Opinion & Blogs

The Pearl Harbor Attack, And How Countries Can Change

Pearl Harbor Attack

On Dec. 7, 1941, a quiet, uneventful Sunday morning turned into a day that would live in infamy. A reluctant America, still weary from its involvement in World War I, turned into a united nation determined to defeat a new enemy. And a young country that hadn’t lived up to its potential entered a war that would forever change its role on the global stage.

Yes, a lot changed on the day waves of Japanese bombers and submarines struck the unprepared Pacific fleet at Pearl Harbor, killing more than 2,400 Americans in one of the most surprising, daring and consequential attacks of all time. But the changes go much further than that fateful day on the island of Oahu.

In 1941, the day after Pearl Harbor, the United States declared war on Japan, a conflict that would consist of four years of fighting over jungle islands and hills in a form of brutality that taxes our imagination.

In 2001, Japan fought alongside the United States in combating the newfound global terror threat. Once a member of the Axis Powers, Japan was now a member of a coalition fighting an axis of evil.

The United States spent four years steadfast in destroying the economic powerhouse that drove the Japanese war machine. It would then spend the years after the war transforming Japan’s economy into a free market capitalist system, one that now ranks as the third strongest economy in the world.

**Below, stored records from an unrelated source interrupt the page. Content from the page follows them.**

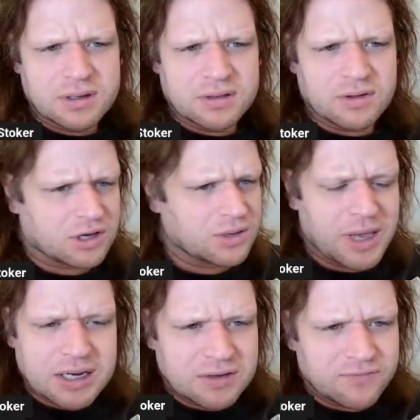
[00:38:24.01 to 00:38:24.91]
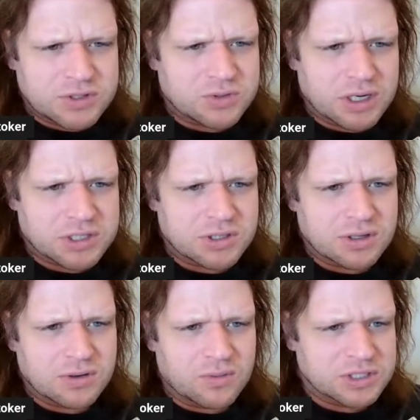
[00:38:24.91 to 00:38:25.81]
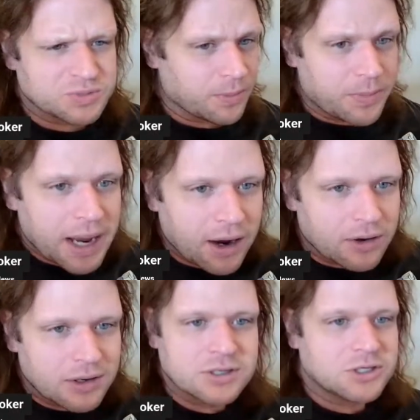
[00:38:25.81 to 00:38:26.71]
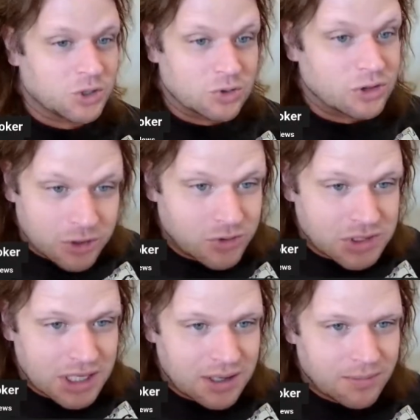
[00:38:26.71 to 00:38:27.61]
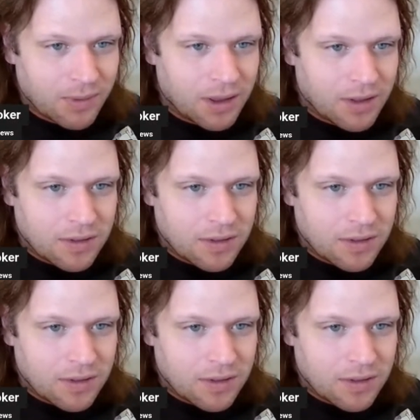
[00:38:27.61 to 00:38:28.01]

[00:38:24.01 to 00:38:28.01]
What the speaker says: their command infrastructure, was prepared to lose him?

The Pearl Harbor attack was largely a result of the U.S. trade embargo against Japan, which prevented the empire from receiving crucial materials like steel and fuel. Now Japan is one of America’s top trading partners.

Japan fought World War II with violence and religious fervor. Long before they attacked Pearl Harbor, the Japanese military occupied China and committed atrocities against the South Asian countries it conquered.

At the Battle of Iwo Jima, 21,000 Japanese soldiers were involved; only 217 were left alive at its end to be taken prisoner. An estimated 1,000 civilians chose suicide by leaping off cliffs at Saipan instead of surrendering to the “barbarian” American forces. Aircraft manned by able-bodied pilots rained death from the sky with their kamikaze attacks on the U.S. fleet.

Such extreme defiance to surrender led to the U.S. decision to drop atomic bombs on the cities of Hiroshima and Nagasaki in 1945, killing 100,000 civilians instantly and thousands more afterward.

Japan is now governed by strict pacifism and its constitution outlaws war as a means to settle international disputes. As the best witness of what such great power can do, any sort of nuclear weapon is still barred from Japan’s arsenal.

At one time, the United States’ objective was to bring Japan to its knees. Now one of its major responsibilities is to protect Japan from adversaries like North Korea, a country whose own ideologies are actually the remnants of imperial Japan, instilled during Korean occupation.

Just as the rallying battle cry said, we should always “remember Pearl Harbor.” Yet we should also remember how much our country has changed, how Japan has changed and how different we are toward one another.

It would have been difficult to imagine on Dec. 7, 1941, that years later, Japan and the United States would be such crucial partners. Who would have imagined when Franklin Roosevelt passionately cried for war against Japan that Barack Obama and Prime Minister Shinzo Abe would one day peacefully stand together at the very same location that once brought them to war? Who would have imagined they would be standing at the same spot where an atomic bomb once obliterated an entire city to end that war?

The events of Pearl Harbor, and the four years of carnage that followed, provide a significant example of what horrible things we are capable of doing to each other. The 76 years since then have also taught us what humanity is capable of — with a little assistance from the hands of time.